■ **Description of the task**: Transcribe each entry exactly as it appears, leaving out any picture it holds.

■ **Source records**:

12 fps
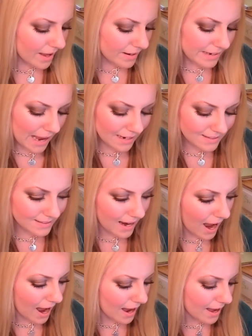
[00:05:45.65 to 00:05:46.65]
Next,
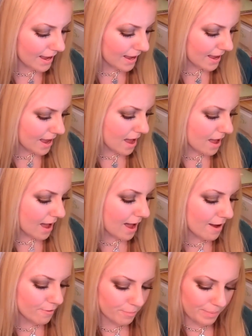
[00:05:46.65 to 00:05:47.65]
I
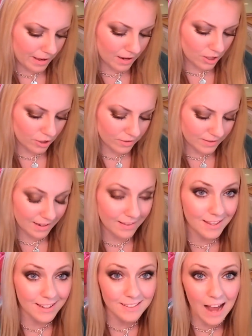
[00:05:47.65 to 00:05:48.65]
have been using
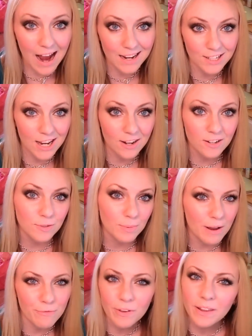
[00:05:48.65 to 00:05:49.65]
these eyeshadows. When
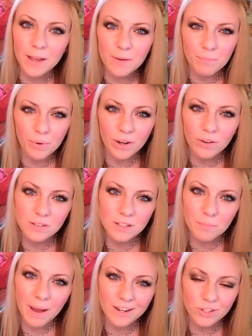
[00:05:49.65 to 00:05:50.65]
I feel like putting on some
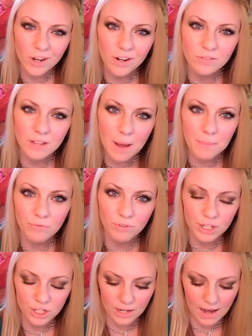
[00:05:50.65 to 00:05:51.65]
eyeshadows, I've been
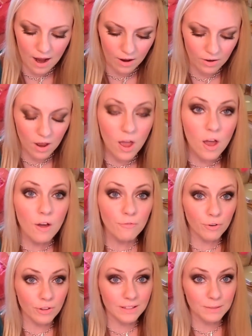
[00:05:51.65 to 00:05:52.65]
reaching out
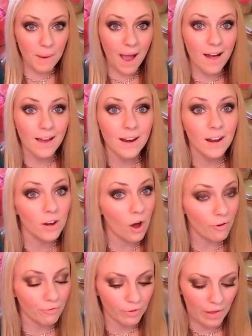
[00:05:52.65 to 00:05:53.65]
for this palette an
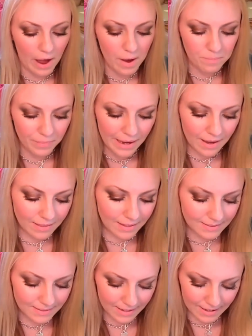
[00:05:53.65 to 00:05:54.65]
awful lot. This
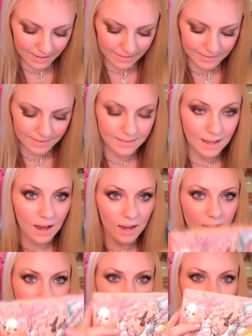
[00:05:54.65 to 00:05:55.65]
is
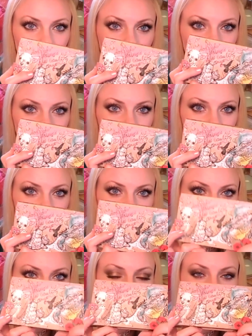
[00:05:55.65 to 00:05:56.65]
the
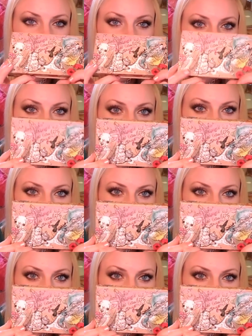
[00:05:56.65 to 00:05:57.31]
Urban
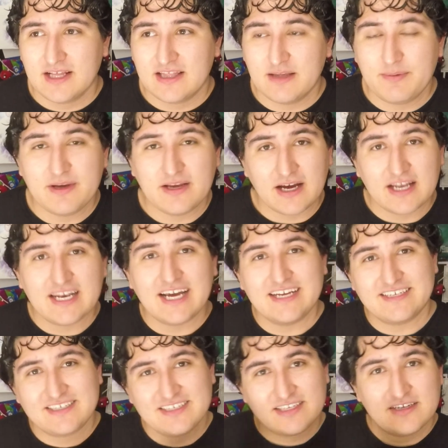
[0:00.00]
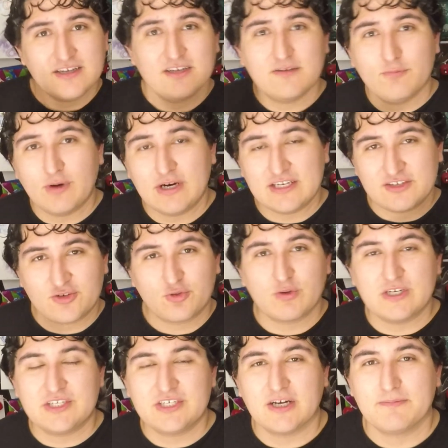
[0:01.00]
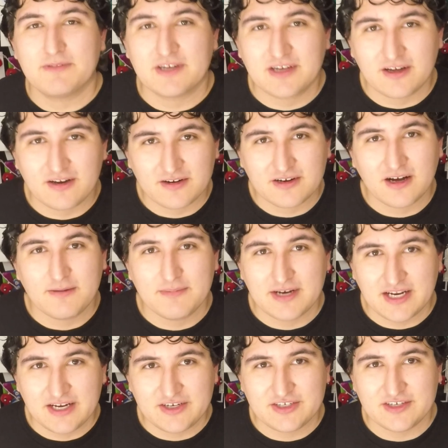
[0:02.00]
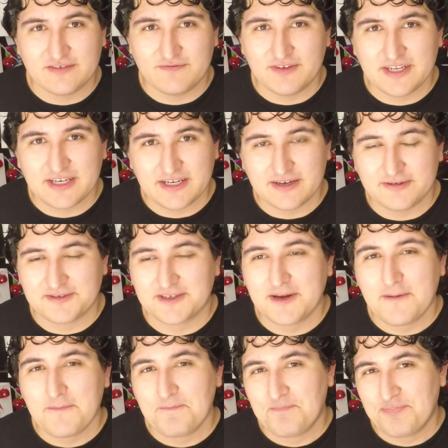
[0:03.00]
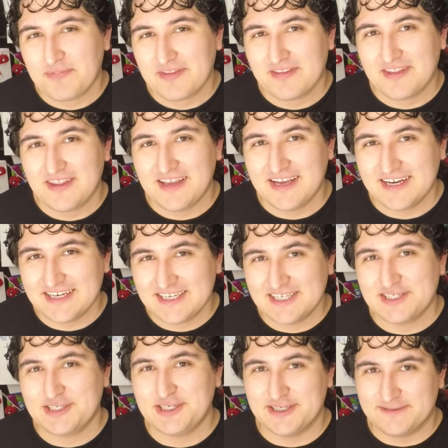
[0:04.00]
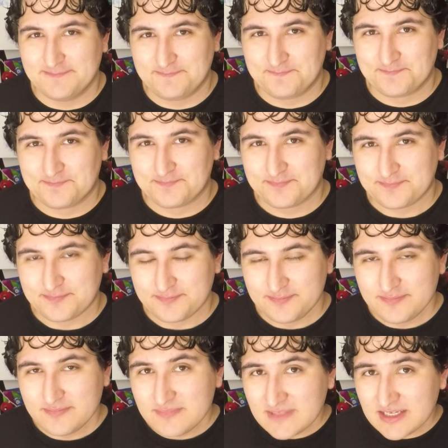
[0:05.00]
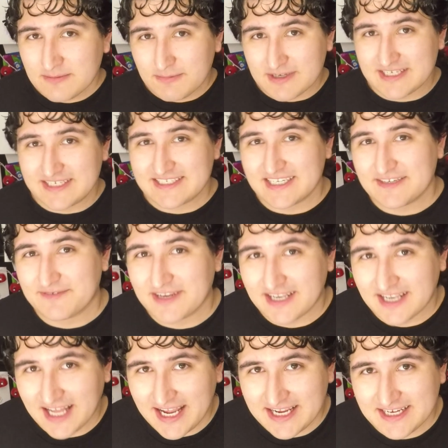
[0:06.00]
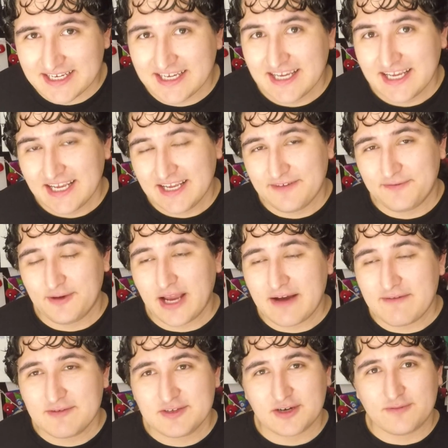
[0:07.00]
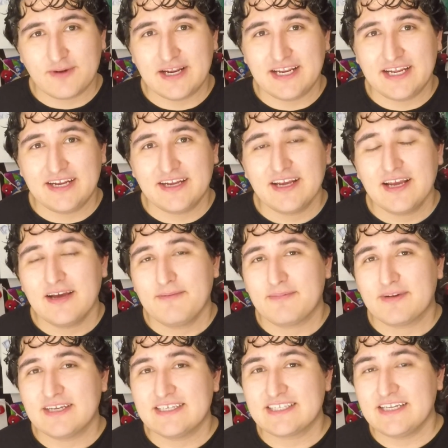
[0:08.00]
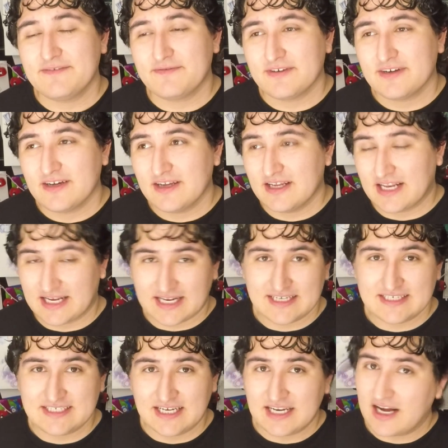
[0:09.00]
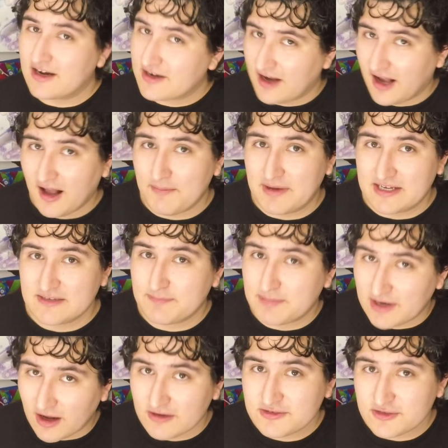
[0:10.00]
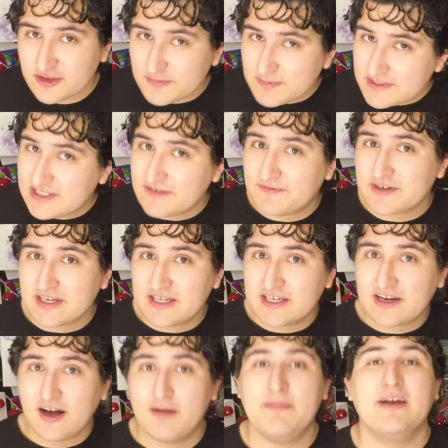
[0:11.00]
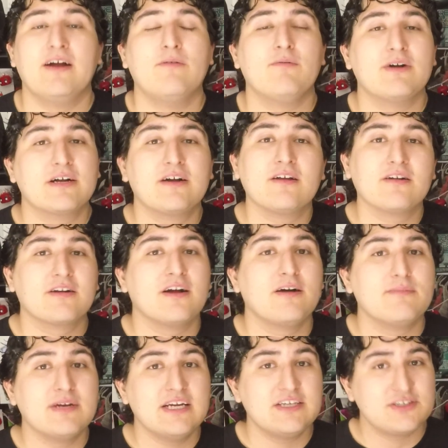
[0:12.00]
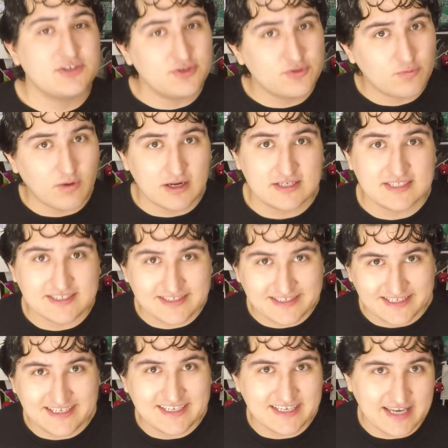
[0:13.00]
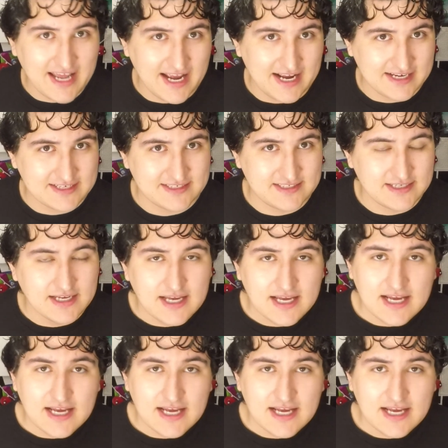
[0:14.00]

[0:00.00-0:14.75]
they'd be a nice way to switch up the color combination videos. In addition, please leave a like. If you haven't already, please leave, like I said, a comment, but also specifically comment on what color combination you want to see next.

■ **Result of the task**:
12 fps
[00:05:45.65 to 00:05:46.65]
Next,
[00:05:46.65 to 00:05:47.65]
I
[00:05:47.65 to 00:05:48.65]
have been using
[00:05:48.65 to 00:05:49.65]
these eyeshadows. When
[00:05:49.65 to 00:05:50.65]
I feel like putting on some
[00:05:50.65 to 00:05:51.65]
eyeshadows, I've been
[00:05:51.65 to 00:05:52.65]
reaching out
[00:05:52.65 to 00:05:53.65]
for this palette an
[00:05:53.65 to 00:05:54.65]
awful lot. This
[00:05:54.65 to 00:05:55.65]
is
[00:05:55.65 to 00:05:56.65]
the
[00:05:56.65 to 00:05:57.31]
Urban
[0:00.00]
[0:01.00]
[0:02.00]
[0:03.00]
[0:04.00]
[0:05.00]
[0:06.00]
[0:07.00]
[0:08.00]
[0:09.00]
[0:10.00]
[0:11.00]
[0:12.00]
[0:13.00]
[0:14.00]

[0:00.00-0:14.75]
they'd be a nice way to switch up the color combination videos. In addition, please leave a like. If you haven't already, please leave, like I said, a comment, but also specifically comment on what color combination you want to see next.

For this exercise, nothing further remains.